Visit Lightning AI

A Look at Lightning AI

What is Lightning AI (and Where Does Grid.ai Fit With It)?

By Femi Ojo, Senior Support Engineer Lightning AI

Lightning is a free, modular, distributed, and open-source framework for building Lightning Apps where the components you want to use interact together.

How is Lightning AI Different from Grid.ai?

Lighting AI is the evolution of Grid.ai. The Grid platform enables users to scale their ML training workflows and remove all the burden of having to maintain or even think about cloud infrastructure. Lightning AI takes advantage of a lot of things Grid.ai does well, in fact Grid.ai is the backend that powers Lightning AI. Lightning AI builds upon Grid.ai by expanding further into the world of MLOps, helping to facilitating the entire end-to-end ML workflow. That is how powerful the framework is. It is a platform for ML practitioners by ML practitioners and engineers.

By design Lightning AI is a minimally opinionated framework to guard developers against unorganized code and is flexible enough to build cool and interesting AI applications in a matter of days depending on complexity. It is truly a product made for engineers and creatives and built by engineers and creatives.

So, What’s So Great About Lightning AI?

Lightning Apps! Lightning Apps can be built for any AI use case, ranging from AI research to production-ready pipelines (and everything in between!). By abstracting the engineering boilerplate, Lightning AI allows researchers, data scientists, and software engineers to build highly-scalable, production-ready Lightning Apps using the tools and technologies of their choice, regardless of their level of engineering expertise.

The current problem today is that the AI ecosystem is fragmented, which makes building AI slower and more expensive than it needs to be. For example, getting a model into production and maintaining it takes hundreds, if not thousands, of hours spent maintaining infrastructure. Lightning AI solves this by providing an intuitive user experience for building, running, sharing, and scaling fully functioning Lightning Apps. A nice consequence of this is it will now only take days (not years) to build AI applications. 

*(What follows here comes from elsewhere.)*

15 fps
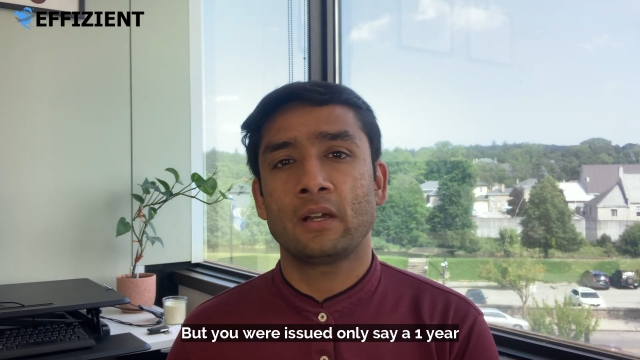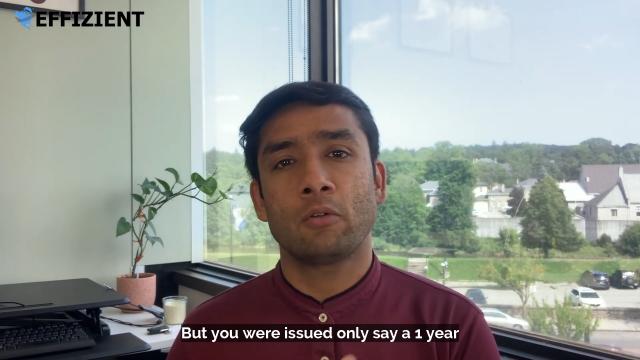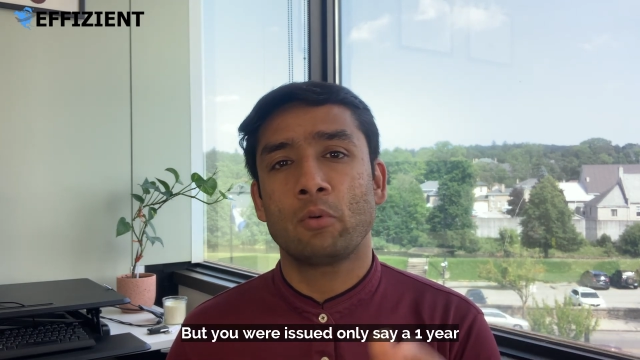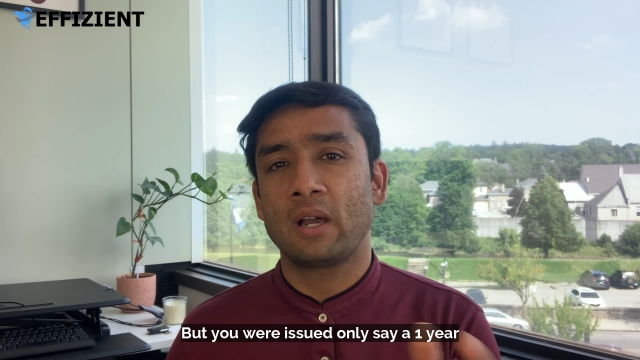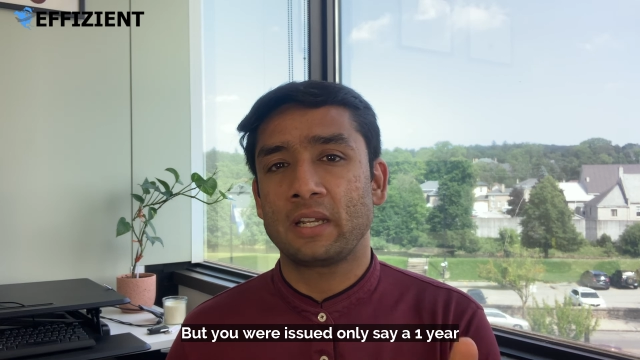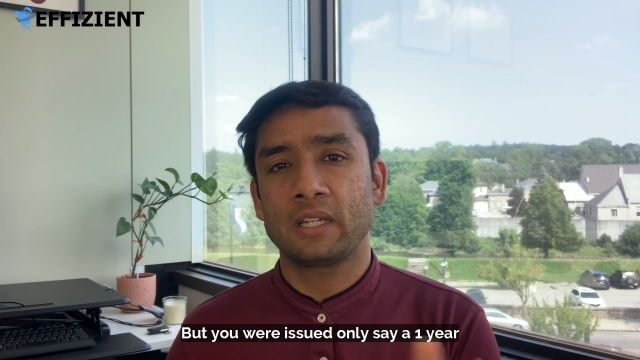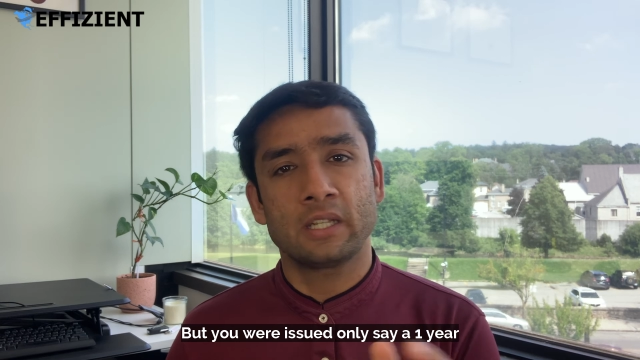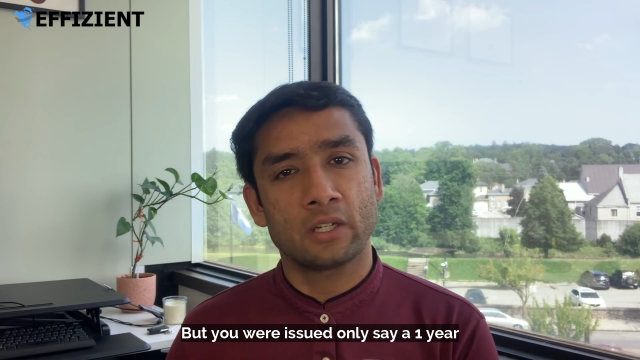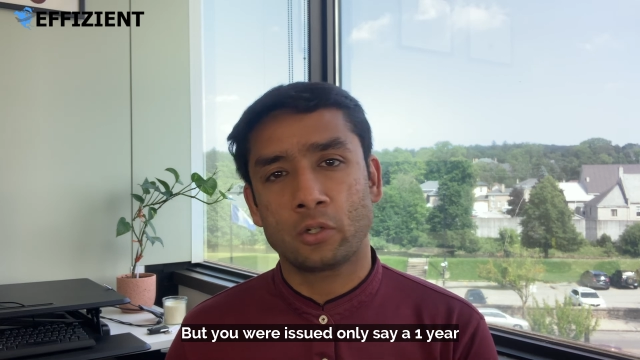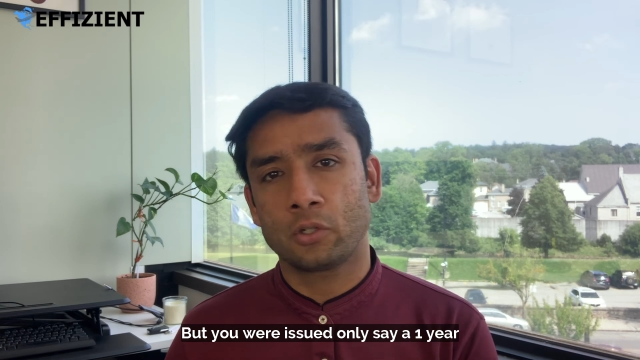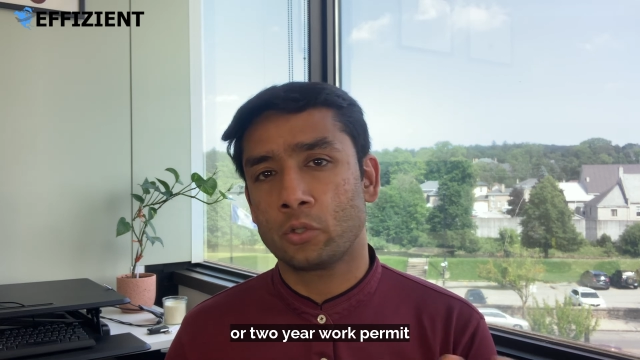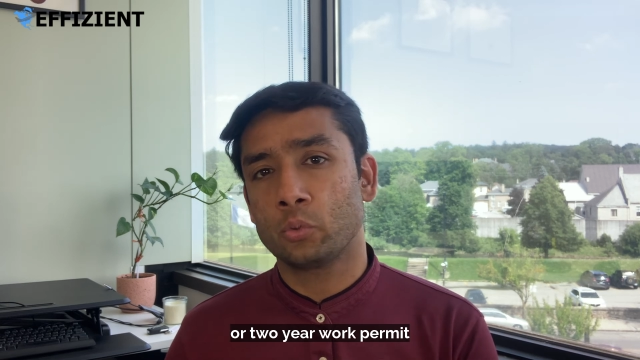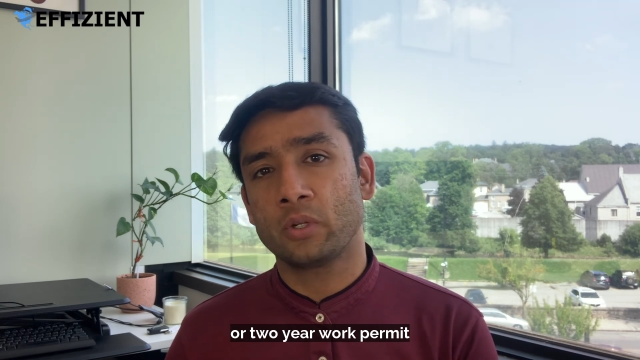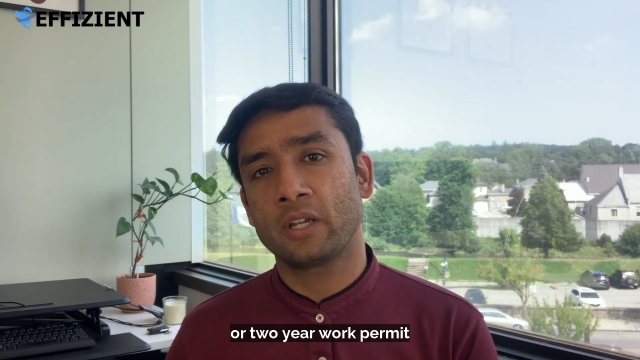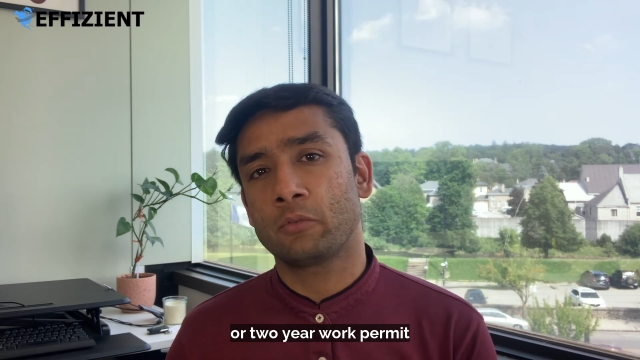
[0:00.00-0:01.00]
a 1-year or
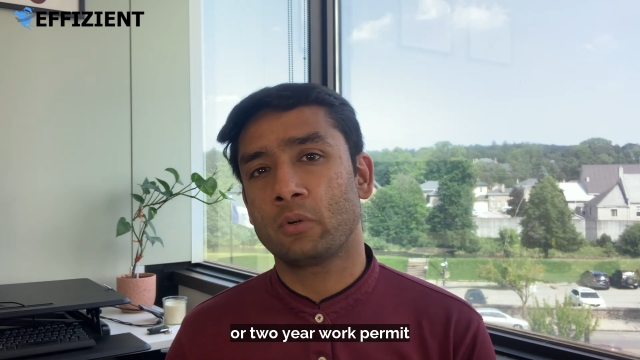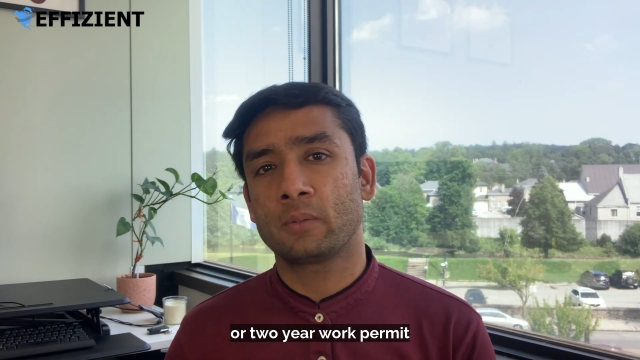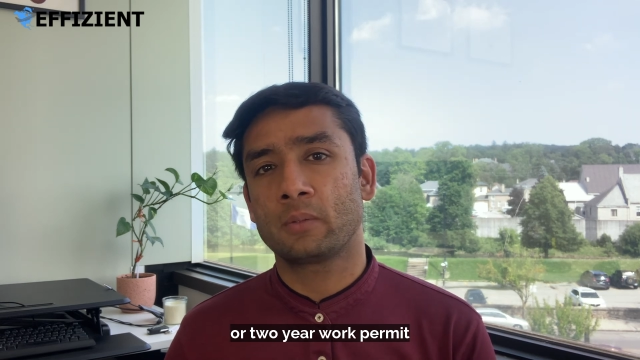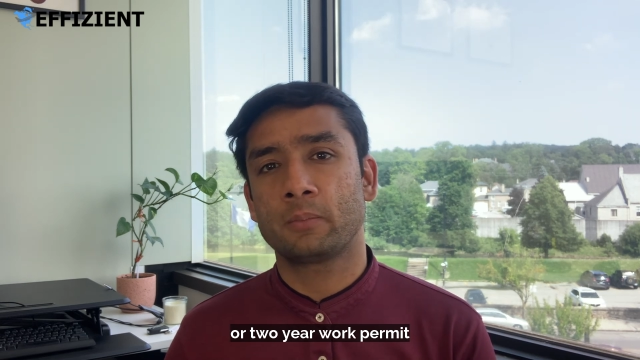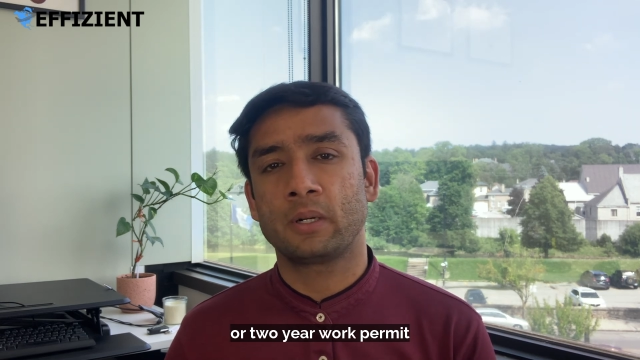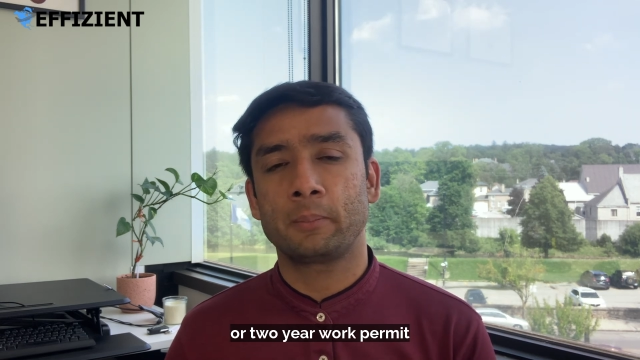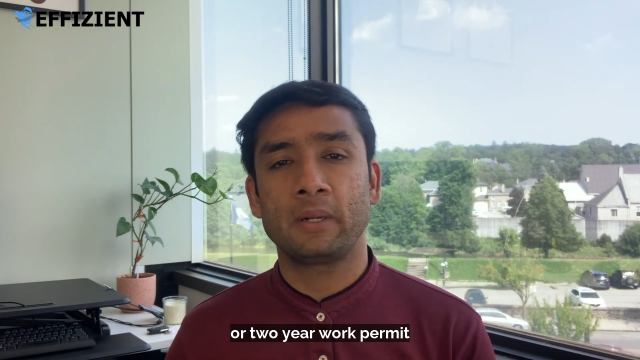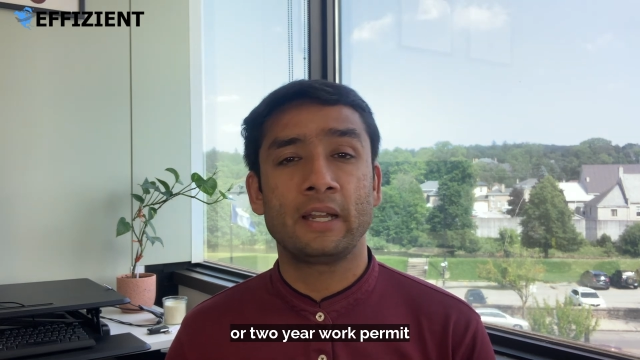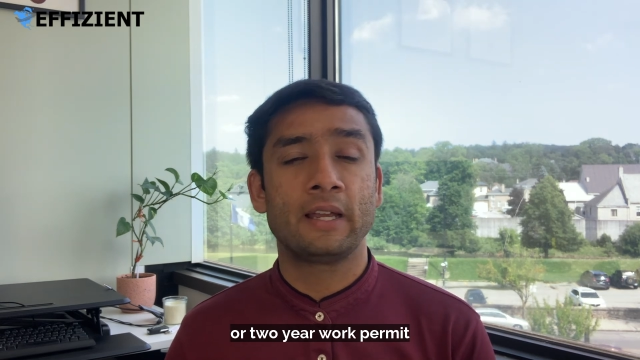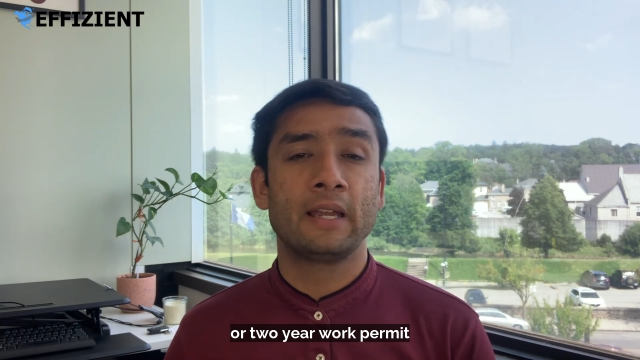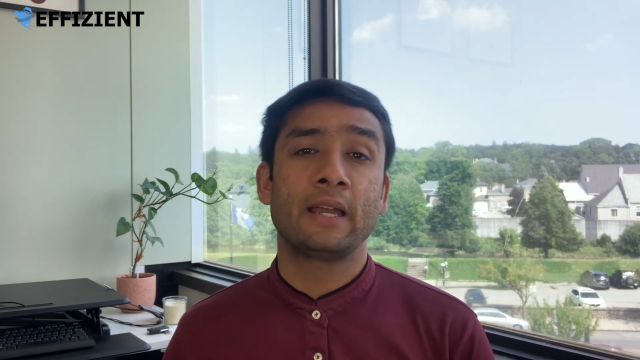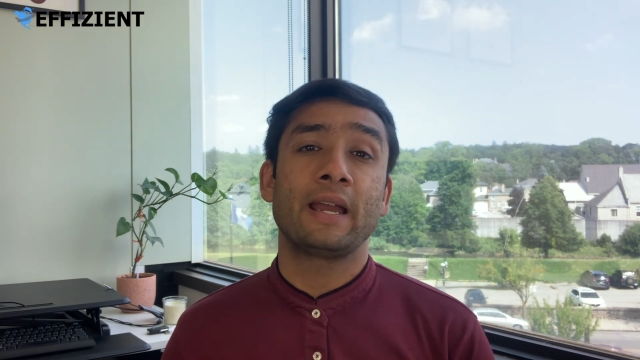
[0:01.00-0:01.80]
2-year work permit,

Here are a few cool things you can do with Lightning Apps:

  1. Integrate with your choice of tools – TensorBoard, WanDB, Optuna, and more!
  2. Train models
  3. Serve models in production
  4. Interact with Apps via a UI
  5. Many more apps to come as we and the community collaborate to make the Lightning Apps experience one to remember

Lightning Apps Gallery

Along with the concept of Lightning Apps, Lightning introduces the Lightning Gallery. The Gallery is the community’s one-stop-shop for a diverse set of curated applications and components. The value of the app and component galleries are endless and only limited by the developer’s imagination. For example, there could be components for:

  1. Model Training
  2. Model Serving
  3. Monitoring
  4. Notification

Using only these 4 components a fully qualified MLOps pipeline can be built. For example, an anomaly detection app with the following characteristics could be built from them:

  1. Model training component – Train model
  2. Model deployed to production – Model detects an anomaly
  3. Monitoring component – Data drift detected and then triggers a model update
  4. Notification component – Notifies interested parties of the detected anomaly

Gallery Examples

Prior to launching Lightning as a product we thought about the need to have some existing apps to give the community a flavor of what can be created and showcase how easy it is.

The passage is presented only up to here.